By around 2,000 years ago, herders’ migration paths formed part of a trade and travel network running from China to Europe that became known as the Silk Road. Cultural mixing and mingling intensified as thousands of local routes throughout Eurasia formed a massive network.
Turfan Man’s multicultural riding pants show that even in the Silk Road’s early stages, migrating herders carried new ideas and practices to distant communities. “The Yanghai pants are an entry point for examining how the Silk Road transformed the world,” Frachetti says.

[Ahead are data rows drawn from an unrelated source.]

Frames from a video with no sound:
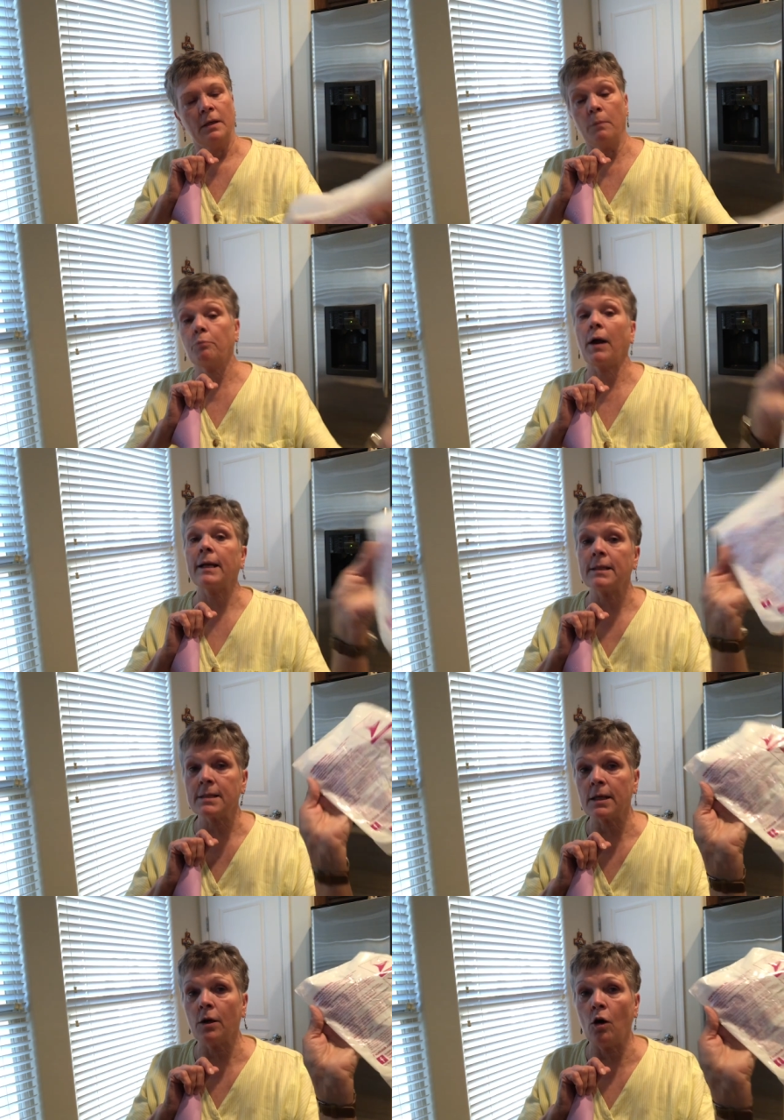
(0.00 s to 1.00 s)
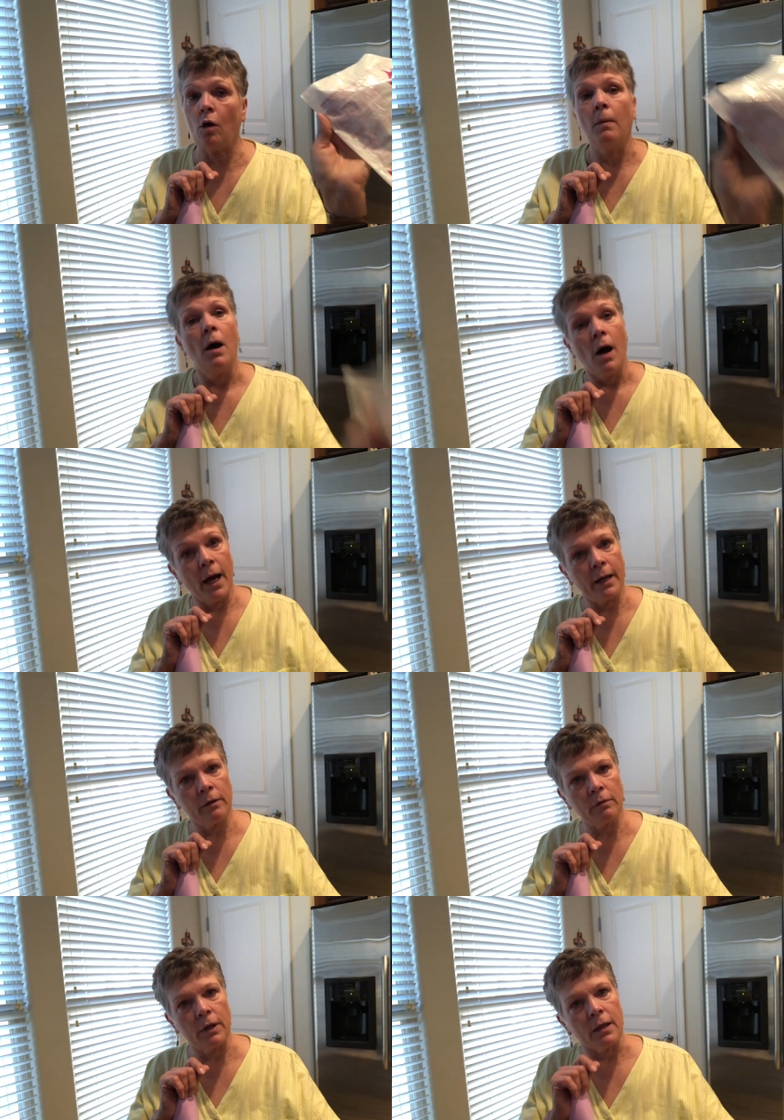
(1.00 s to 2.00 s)
And practice at home. I
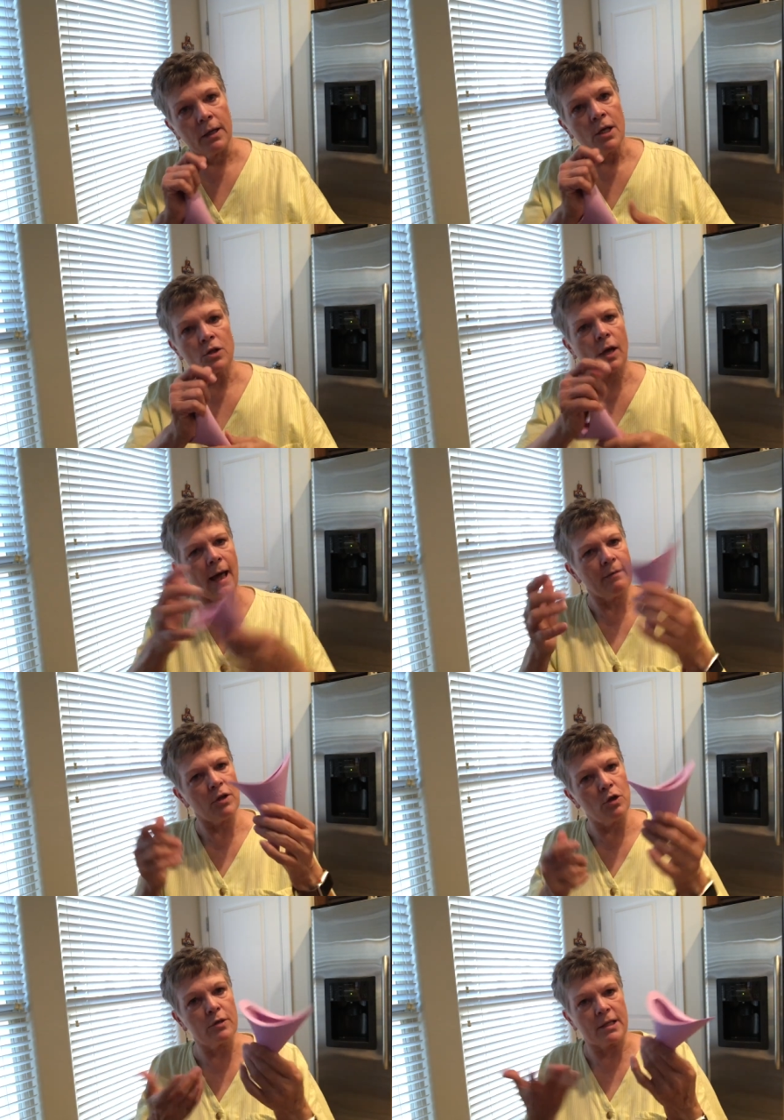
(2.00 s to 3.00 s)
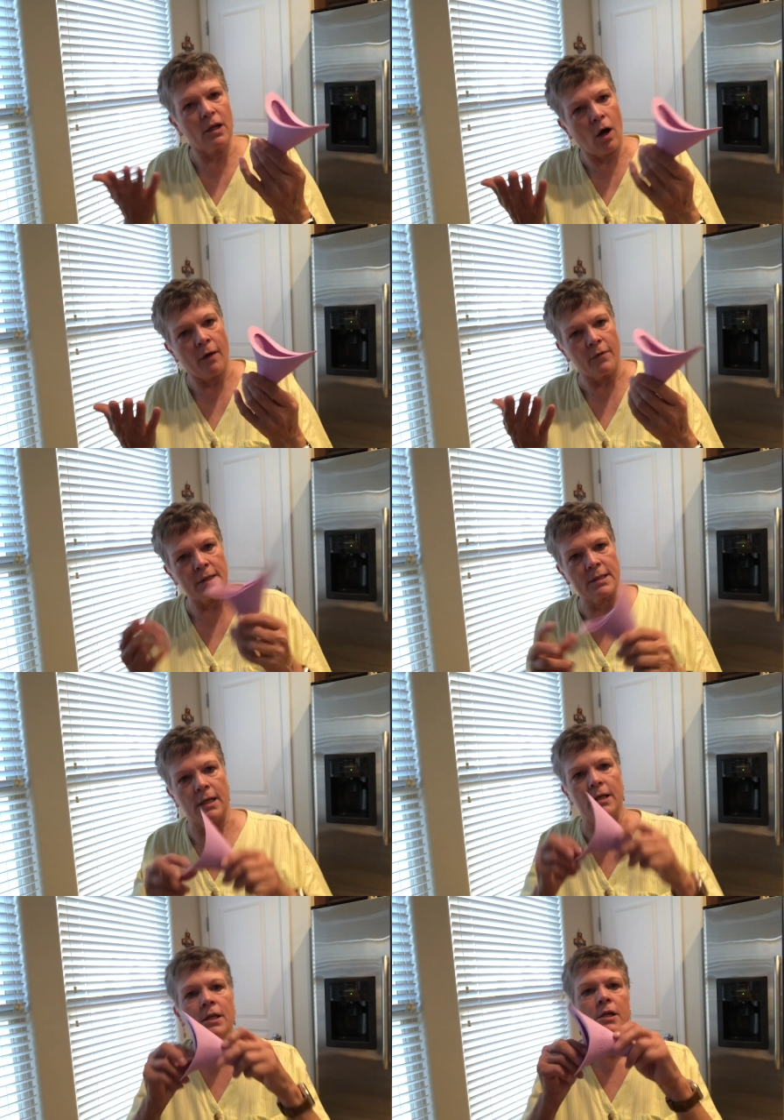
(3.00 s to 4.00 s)
agree. So I haven't used it,
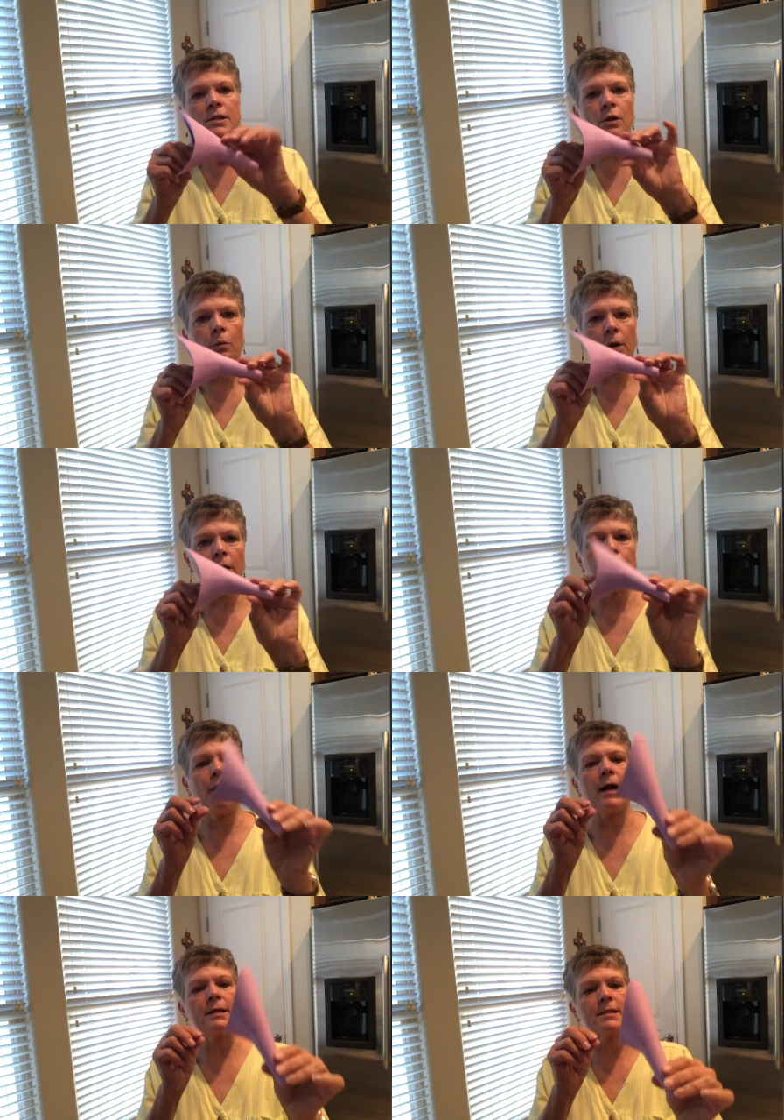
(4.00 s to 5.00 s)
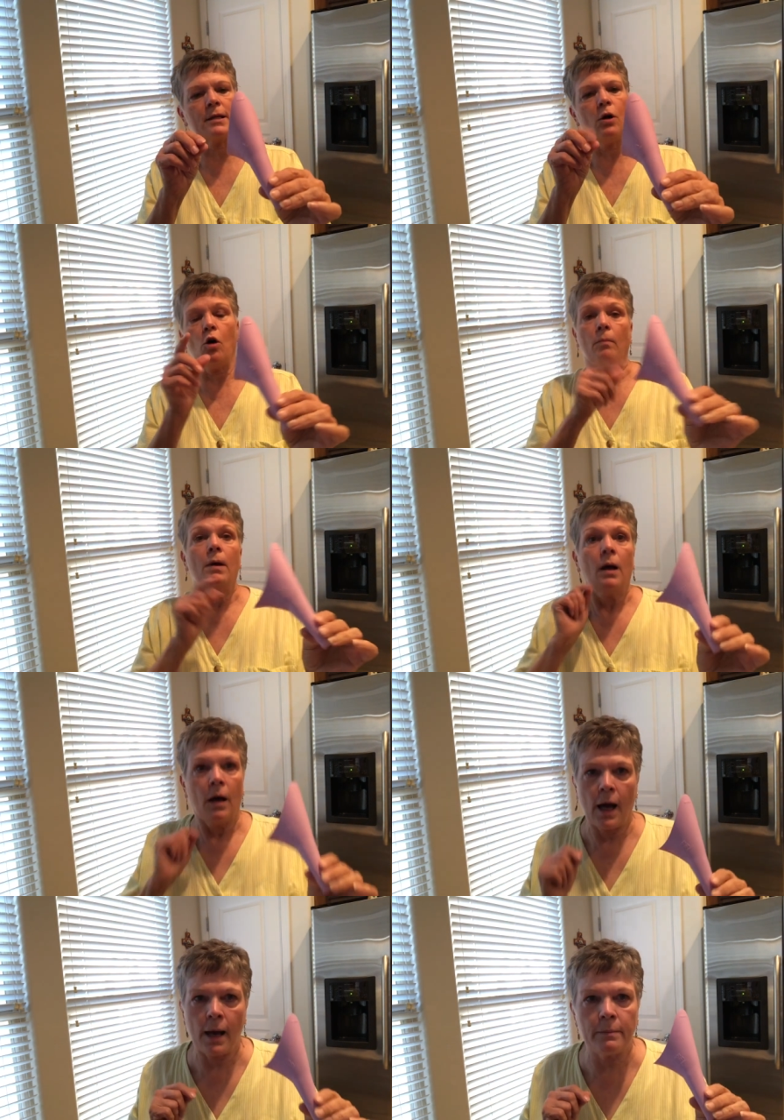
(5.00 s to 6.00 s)
obviously. So we're going to practice at home.
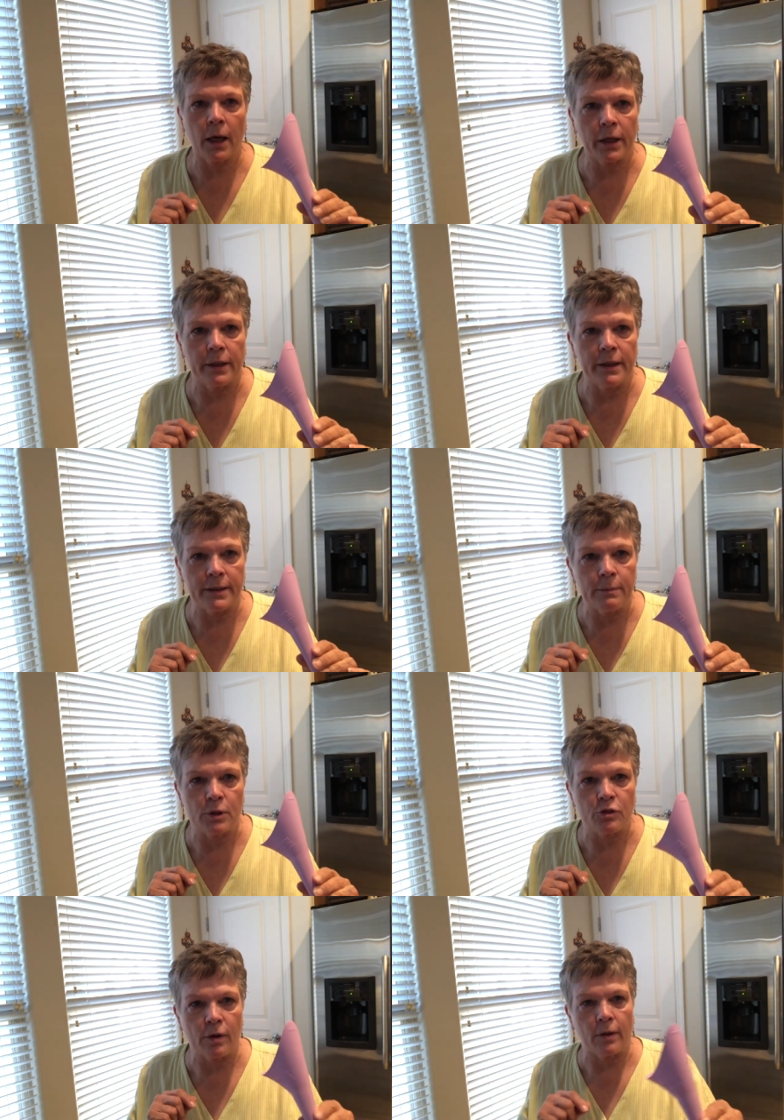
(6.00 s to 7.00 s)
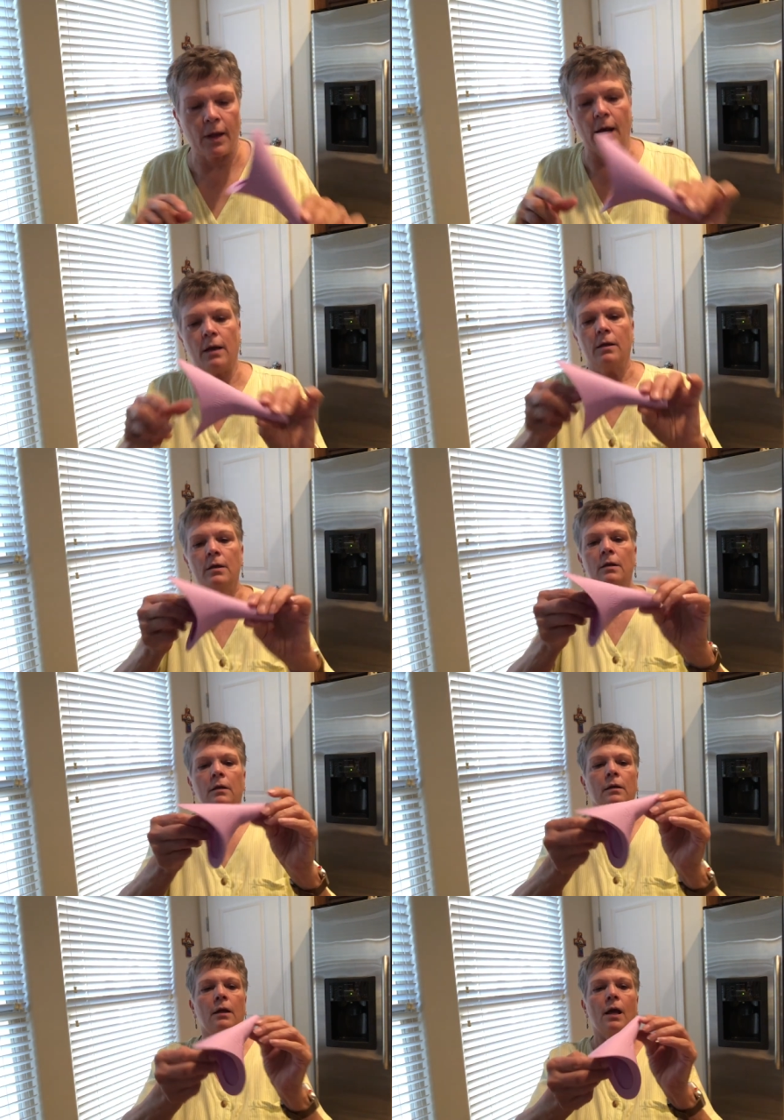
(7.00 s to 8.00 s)
I'm not going to demonstrate that.
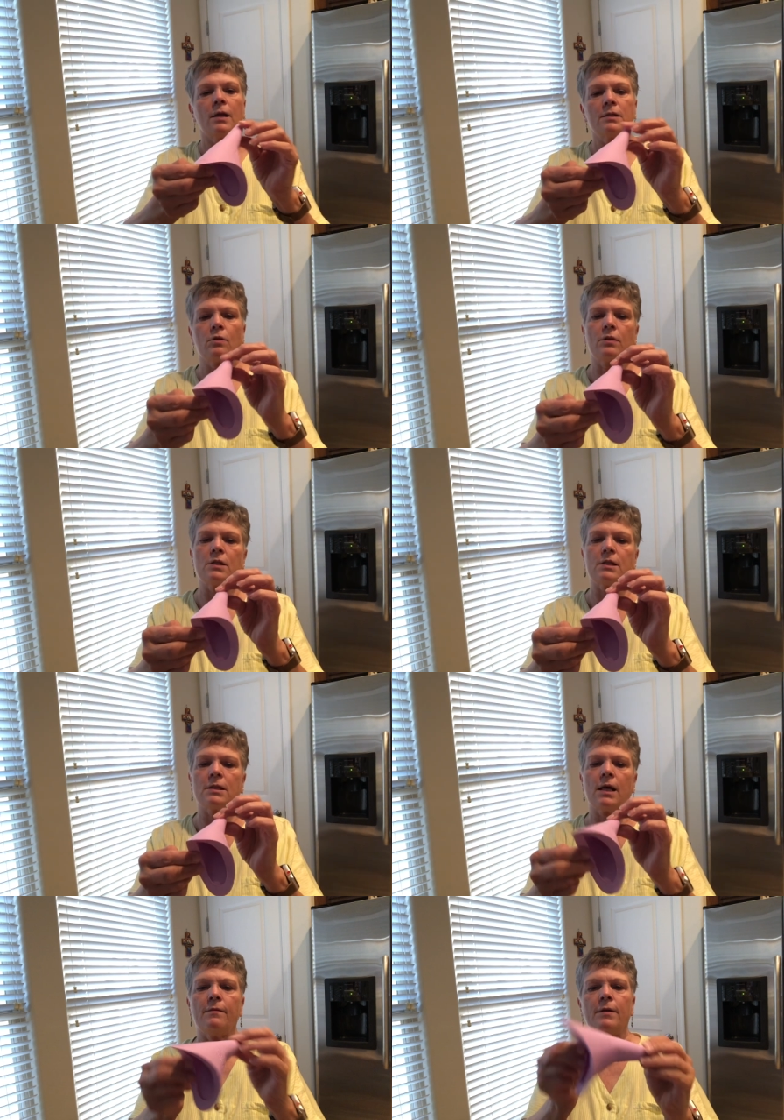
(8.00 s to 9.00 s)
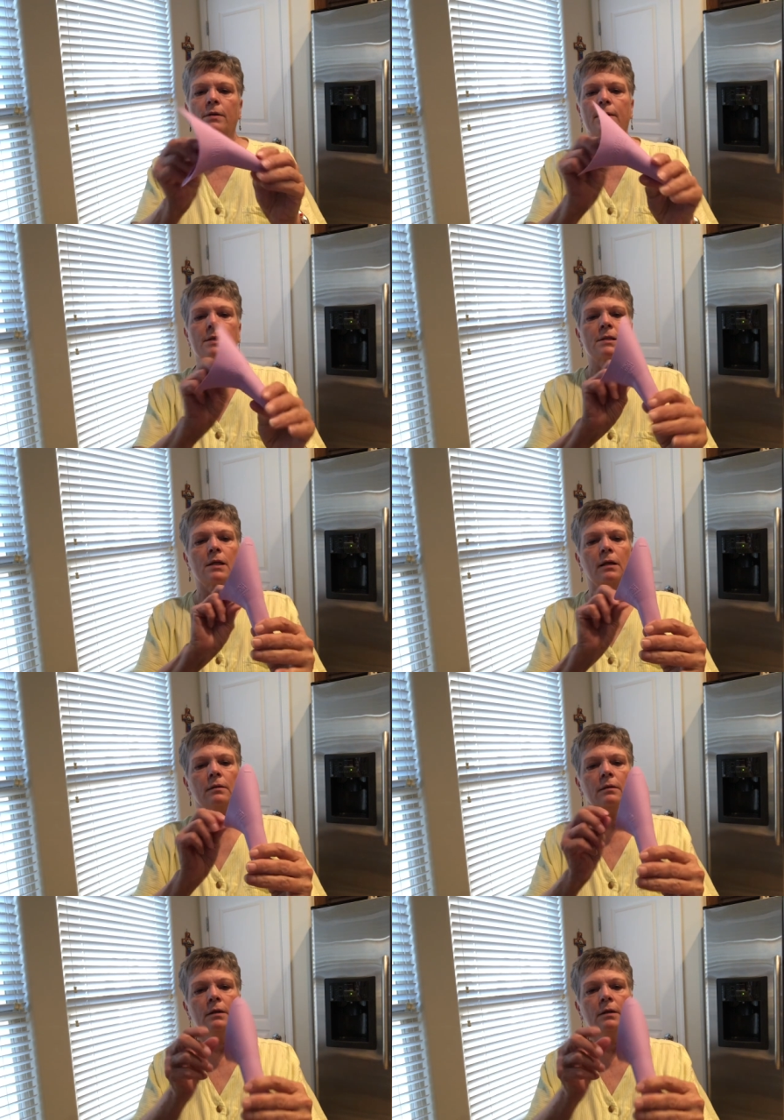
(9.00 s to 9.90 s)
Okay, so this is kind of interesting.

A more basic question concerns how exactly Yanghai clothes makers transformed yarn spun from sheep’s wool into Turfan Man’s trousers. Even after making a replica of those pants on a modern loom, Wagner’s team is unsure what an ancient Yanghai loom looked like. No remnants of those devices have been found. The researchers suspect a loom constructed to be operated from a sitting position would have made it possible to create intricate, twined patterns. Experiments with different weaving devices are the next step in untangling how Turfan Man’s trousers were made, Wagner says.
It’s clear, though, that the makers of these ancient pants blended several complex techniques into a revolutionary piece of apparel, says archaeologist and linguist Elizabeth Barber of Occidental College in Los Angeles. Barber has studied the origins and development of cloth and clothing in West Asia.
“We truly know so little about how clever the ancient weavers were,” Barber says. Turfan Man may not have had time to ponder his clothes makers’ prowess. With a pair of pants like that, he was ready to ride.